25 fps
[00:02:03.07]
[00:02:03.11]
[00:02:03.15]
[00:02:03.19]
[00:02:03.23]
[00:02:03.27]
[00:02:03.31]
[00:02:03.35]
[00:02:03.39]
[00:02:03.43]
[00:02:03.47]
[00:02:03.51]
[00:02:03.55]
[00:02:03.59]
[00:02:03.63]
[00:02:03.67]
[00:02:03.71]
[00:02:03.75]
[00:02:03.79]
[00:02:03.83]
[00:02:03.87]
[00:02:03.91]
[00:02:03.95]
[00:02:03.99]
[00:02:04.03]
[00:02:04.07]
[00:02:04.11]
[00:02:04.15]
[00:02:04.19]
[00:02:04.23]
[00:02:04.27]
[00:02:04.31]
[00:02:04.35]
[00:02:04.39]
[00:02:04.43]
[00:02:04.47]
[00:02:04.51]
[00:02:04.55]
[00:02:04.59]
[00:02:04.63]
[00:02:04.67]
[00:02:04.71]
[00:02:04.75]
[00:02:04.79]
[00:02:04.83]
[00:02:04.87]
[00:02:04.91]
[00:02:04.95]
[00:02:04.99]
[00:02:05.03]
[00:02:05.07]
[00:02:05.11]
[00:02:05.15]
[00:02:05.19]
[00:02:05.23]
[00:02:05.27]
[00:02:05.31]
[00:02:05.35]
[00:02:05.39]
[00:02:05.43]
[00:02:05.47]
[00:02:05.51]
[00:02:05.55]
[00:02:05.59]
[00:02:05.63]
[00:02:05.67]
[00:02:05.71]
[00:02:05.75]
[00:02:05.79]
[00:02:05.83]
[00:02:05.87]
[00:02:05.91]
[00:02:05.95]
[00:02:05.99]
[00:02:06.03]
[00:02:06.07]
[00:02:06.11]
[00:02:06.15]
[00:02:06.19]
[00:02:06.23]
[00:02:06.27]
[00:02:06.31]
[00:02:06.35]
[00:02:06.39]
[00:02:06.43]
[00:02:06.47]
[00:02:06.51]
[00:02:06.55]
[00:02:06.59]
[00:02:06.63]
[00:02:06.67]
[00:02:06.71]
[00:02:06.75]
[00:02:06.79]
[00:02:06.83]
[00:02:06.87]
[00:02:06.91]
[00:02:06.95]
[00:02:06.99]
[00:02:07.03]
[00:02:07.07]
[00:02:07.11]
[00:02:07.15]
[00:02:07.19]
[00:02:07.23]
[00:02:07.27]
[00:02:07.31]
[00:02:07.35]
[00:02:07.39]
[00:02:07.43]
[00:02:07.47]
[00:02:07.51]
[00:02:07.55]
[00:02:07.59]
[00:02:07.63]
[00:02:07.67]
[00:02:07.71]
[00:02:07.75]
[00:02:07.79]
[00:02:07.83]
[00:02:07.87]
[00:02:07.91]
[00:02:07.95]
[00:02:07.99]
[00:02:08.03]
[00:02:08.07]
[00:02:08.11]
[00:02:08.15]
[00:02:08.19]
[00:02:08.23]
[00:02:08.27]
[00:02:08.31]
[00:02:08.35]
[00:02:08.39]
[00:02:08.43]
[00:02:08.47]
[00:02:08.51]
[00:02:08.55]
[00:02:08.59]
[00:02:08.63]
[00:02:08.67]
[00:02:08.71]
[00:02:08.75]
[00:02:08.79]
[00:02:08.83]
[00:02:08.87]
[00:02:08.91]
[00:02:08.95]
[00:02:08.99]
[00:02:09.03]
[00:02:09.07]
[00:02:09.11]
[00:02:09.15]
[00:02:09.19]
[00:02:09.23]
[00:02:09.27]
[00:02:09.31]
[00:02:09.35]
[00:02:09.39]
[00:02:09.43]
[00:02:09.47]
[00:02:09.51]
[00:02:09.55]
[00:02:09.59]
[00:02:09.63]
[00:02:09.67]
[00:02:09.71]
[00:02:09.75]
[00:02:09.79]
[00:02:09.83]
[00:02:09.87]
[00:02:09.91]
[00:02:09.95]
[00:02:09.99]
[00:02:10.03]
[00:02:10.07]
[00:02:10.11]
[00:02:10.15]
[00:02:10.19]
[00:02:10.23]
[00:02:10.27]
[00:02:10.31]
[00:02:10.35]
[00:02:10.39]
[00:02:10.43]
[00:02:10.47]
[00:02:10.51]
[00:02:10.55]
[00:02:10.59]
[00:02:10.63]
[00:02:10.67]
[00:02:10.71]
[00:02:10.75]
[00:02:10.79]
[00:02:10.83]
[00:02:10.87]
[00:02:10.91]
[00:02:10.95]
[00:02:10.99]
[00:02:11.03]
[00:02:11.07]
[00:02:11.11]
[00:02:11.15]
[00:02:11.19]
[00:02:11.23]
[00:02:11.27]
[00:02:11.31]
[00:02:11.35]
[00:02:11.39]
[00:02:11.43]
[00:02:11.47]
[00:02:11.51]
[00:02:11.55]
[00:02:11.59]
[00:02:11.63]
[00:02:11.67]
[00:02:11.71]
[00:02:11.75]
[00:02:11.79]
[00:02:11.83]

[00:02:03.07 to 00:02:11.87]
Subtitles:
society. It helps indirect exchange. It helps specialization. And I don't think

______

> _BRIEF_: Extract from the listing above the lines between the line containing "[00:02:08.31]" and the line containing "[00:02:09.19]", keeping both of those lines. Output nothing else.

> _RESULT OF THE TASK_:
[00:02:08.31]
[00:02:08.35]
[00:02:08.39]
[00:02:08.43]
[00:02:08.47]
[00:02:08.51]
[00:02:08.55]
[00:02:08.59]
[00:02:08.63]
[00:02:08.67]
[00:02:08.71]
[00:02:08.75]
[00:02:08.79]
[00:02:08.83]
[00:02:08.87]
[00:02:08.91]
[00:02:08.95]
[00:02:08.99]
[00:02:09.03]
[00:02:09.07]
[00:02:09.11]
[00:02:09.15]
[00:02:09.19]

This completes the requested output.